Task to carry out: Write out the data below in full. Keep it exact.
===== Dataset content
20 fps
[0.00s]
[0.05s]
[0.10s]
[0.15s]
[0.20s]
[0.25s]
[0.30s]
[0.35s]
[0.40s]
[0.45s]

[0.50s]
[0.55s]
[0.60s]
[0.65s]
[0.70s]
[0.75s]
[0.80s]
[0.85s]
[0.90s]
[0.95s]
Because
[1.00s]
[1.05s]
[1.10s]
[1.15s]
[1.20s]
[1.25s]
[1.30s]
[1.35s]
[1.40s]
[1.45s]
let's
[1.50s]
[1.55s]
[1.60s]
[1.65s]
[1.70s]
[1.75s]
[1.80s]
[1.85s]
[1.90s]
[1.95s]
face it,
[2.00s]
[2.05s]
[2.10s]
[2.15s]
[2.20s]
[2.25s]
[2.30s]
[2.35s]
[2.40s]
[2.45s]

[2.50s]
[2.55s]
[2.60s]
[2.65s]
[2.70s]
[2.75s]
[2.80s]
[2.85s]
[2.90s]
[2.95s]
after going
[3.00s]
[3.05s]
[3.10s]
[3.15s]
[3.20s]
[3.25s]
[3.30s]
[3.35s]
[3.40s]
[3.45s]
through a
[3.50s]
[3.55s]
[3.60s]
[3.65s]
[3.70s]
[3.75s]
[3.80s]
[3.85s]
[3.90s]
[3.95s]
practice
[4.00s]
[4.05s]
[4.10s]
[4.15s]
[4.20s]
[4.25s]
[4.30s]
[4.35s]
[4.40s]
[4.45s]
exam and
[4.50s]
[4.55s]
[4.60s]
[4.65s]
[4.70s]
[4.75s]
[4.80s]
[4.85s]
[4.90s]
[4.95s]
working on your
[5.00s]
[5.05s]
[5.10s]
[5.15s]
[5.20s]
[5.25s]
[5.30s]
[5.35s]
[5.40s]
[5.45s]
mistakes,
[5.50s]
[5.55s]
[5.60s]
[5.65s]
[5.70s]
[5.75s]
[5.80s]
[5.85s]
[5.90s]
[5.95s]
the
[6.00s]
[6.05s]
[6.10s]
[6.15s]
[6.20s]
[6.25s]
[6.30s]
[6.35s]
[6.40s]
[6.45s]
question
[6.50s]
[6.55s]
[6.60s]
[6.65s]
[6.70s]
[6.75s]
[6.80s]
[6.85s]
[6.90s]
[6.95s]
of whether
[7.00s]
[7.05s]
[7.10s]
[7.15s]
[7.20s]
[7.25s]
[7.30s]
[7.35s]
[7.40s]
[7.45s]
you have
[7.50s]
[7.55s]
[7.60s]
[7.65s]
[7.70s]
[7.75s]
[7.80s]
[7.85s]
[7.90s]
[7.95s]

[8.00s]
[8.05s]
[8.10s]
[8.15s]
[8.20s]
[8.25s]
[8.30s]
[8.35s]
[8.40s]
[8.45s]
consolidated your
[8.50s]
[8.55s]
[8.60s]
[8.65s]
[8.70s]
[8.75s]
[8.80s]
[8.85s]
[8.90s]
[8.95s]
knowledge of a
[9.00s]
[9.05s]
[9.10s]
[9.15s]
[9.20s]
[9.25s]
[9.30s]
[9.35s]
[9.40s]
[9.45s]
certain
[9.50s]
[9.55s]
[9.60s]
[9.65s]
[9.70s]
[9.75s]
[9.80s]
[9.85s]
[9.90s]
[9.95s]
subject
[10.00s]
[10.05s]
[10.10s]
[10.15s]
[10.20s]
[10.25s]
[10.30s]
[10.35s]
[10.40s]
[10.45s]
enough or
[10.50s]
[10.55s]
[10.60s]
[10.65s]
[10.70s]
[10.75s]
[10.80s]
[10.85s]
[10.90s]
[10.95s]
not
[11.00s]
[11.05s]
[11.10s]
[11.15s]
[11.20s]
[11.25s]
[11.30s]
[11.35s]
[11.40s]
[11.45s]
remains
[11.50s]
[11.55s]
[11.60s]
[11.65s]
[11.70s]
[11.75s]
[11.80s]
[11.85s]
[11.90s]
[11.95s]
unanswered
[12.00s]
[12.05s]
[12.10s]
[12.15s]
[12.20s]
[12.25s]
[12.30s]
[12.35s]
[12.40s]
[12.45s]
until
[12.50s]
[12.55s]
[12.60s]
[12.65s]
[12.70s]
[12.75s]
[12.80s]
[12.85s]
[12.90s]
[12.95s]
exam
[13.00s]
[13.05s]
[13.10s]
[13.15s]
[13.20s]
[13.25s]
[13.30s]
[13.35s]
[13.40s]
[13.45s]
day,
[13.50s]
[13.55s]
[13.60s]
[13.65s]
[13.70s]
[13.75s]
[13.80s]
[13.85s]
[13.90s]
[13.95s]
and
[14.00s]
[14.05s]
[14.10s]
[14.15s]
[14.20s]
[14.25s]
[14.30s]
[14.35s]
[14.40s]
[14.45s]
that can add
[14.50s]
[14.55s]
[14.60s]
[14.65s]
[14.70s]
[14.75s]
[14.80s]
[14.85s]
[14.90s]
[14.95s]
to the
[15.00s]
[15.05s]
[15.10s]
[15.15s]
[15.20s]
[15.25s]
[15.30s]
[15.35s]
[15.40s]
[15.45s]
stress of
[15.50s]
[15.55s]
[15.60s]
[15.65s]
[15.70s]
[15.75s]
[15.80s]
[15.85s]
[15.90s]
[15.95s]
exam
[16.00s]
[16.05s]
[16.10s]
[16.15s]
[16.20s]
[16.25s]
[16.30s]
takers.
==========
Written answer:
20 fps
[0.00s]
[0.05s]
[0.10s]
[0.15s]
[0.20s]
[0.25s]
[0.30s]
[0.35s]
[0.40s]
[0.45s]

[0.50s]
[0.55s]
[0.60s]
[0.65s]
[0.70s]
[0.75s]
[0.80s]
[0.85s]
[0.90s]
[0.95s]
Because
[1.00s]
[1.05s]
[1.10s]
[1.15s]
[1.20s]
[1.25s]
[1.30s]
[1.35s]
[1.40s]
[1.45s]
let's
[1.50s]
[1.55s]
[1.60s]
[1.65s]
[1.70s]
[1.75s]
[1.80s]
[1.85s]
[1.90s]
[1.95s]
face it,
[2.00s]
[2.05s]
[2.10s]
[2.15s]
[2.20s]
[2.25s]
[2.30s]
[2.35s]
[2.40s]
[2.45s]

[2.50s]
[2.55s]
[2.60s]
[2.65s]
[2.70s]
[2.75s]
[2.80s]
[2.85s]
[2.90s]
[2.95s]
after going
[3.00s]
[3.05s]
[3.10s]
[3.15s]
[3.20s]
[3.25s]
[3.30s]
[3.35s]
[3.40s]
[3.45s]
through a
[3.50s]
[3.55s]
[3.60s]
[3.65s]
[3.70s]
[3.75s]
[3.80s]
[3.85s]
[3.90s]
[3.95s]
practice
[4.00s]
[4.05s]
[4.10s]
[4.15s]
[4.20s]
[4.25s]
[4.30s]
[4.35s]
[4.40s]
[4.45s]
exam and
[4.50s]
[4.55s]
[4.60s]
[4.65s]
[4.70s]
[4.75s]
[4.80s]
[4.85s]
[4.90s]
[4.95s]
working on your
[5.00s]
[5.05s]
[5.10s]
[5.15s]
[5.20s]
[5.25s]
[5.30s]
[5.35s]
[5.40s]
[5.45s]
mistakes,
[5.50s]
[5.55s]
[5.60s]
[5.65s]
[5.70s]
[5.75s]
[5.80s]
[5.85s]
[5.90s]
[5.95s]
the
[6.00s]
[6.05s]
[6.10s]
[6.15s]
[6.20s]
[6.25s]
[6.30s]
[6.35s]
[6.40s]
[6.45s]
question
[6.50s]
[6.55s]
[6.60s]
[6.65s]
[6.70s]
[6.75s]
[6.80s]
[6.85s]
[6.90s]
[6.95s]
of whether
[7.00s]
[7.05s]
[7.10s]
[7.15s]
[7.20s]
[7.25s]
[7.30s]
[7.35s]
[7.40s]
[7.45s]
you have
[7.50s]
[7.55s]
[7.60s]
[7.65s]
[7.70s]
[7.75s]
[7.80s]
[7.85s]
[7.90s]
[7.95s]

[8.00s]
[8.05s]
[8.10s]
[8.15s]
[8.20s]
[8.25s]
[8.30s]
[8.35s]
[8.40s]
[8.45s]
consolidated your
[8.50s]
[8.55s]
[8.60s]
[8.65s]
[8.70s]
[8.75s]
[8.80s]
[8.85s]
[8.90s]
[8.95s]
knowledge of a
[9.00s]
[9.05s]
[9.10s]
[9.15s]
[9.20s]
[9.25s]
[9.30s]
[9.35s]
[9.40s]
[9.45s]
certain
[9.50s]
[9.55s]
[9.60s]
[9.65s]
[9.70s]
[9.75s]
[9.80s]
[9.85s]
[9.90s]
[9.95s]
subject
[10.00s]
[10.05s]
[10.10s]
[10.15s]
[10.20s]
[10.25s]
[10.30s]
[10.35s]
[10.40s]
[10.45s]
enough or
[10.50s]
[10.55s]
[10.60s]
[10.65s]
[10.70s]
[10.75s]
[10.80s]
[10.85s]
[10.90s]
[10.95s]
not
[11.00s]
[11.05s]
[11.10s]
[11.15s]
[11.20s]
[11.25s]
[11.30s]
[11.35s]
[11.40s]
[11.45s]
remains
[11.50s]
[11.55s]
[11.60s]
[11.65s]
[11.70s]
[11.75s]
[11.80s]
[11.85s]
[11.90s]
[11.95s]
unanswered
[12.00s]
[12.05s]
[12.10s]
[12.15s]
[12.20s]
[12.25s]
[12.30s]
[12.35s]
[12.40s]
[12.45s]
until
[12.50s]
[12.55s]
[12.60s]
[12.65s]
[12.70s]
[12.75s]
[12.80s]
[12.85s]
[12.90s]
[12.95s]
exam
[13.00s]
[13.05s]
[13.10s]
[13.15s]
[13.20s]
[13.25s]
[13.30s]
[13.35s]
[13.40s]
[13.45s]
day,
[13.50s]
[13.55s]
[13.60s]
[13.65s]
[13.70s]
[13.75s]
[13.80s]
[13.85s]
[13.90s]
[13.95s]
and
[14.00s]
[14.05s]
[14.10s]
[14.15s]
[14.20s]
[14.25s]
[14.30s]
[14.35s]
[14.40s]
[14.45s]
that can add
[14.50s]
[14.55s]
[14.60s]
[14.65s]
[14.70s]
[14.75s]
[14.80s]
[14.85s]
[14.90s]
[14.95s]
to the
[15.00s]
[15.05s]
[15.10s]
[15.15s]
[15.20s]
[15.25s]
[15.30s]
[15.35s]
[15.40s]
[15.45s]
stress of
[15.50s]
[15.55s]
[15.60s]
[15.65s]
[15.70s]
[15.75s]
[15.80s]
[15.85s]
[15.90s]
[15.95s]
exam
[16.00s]
[16.05s]
[16.10s]
[16.15s]
[16.20s]
[16.25s]
[16.30s]
takers.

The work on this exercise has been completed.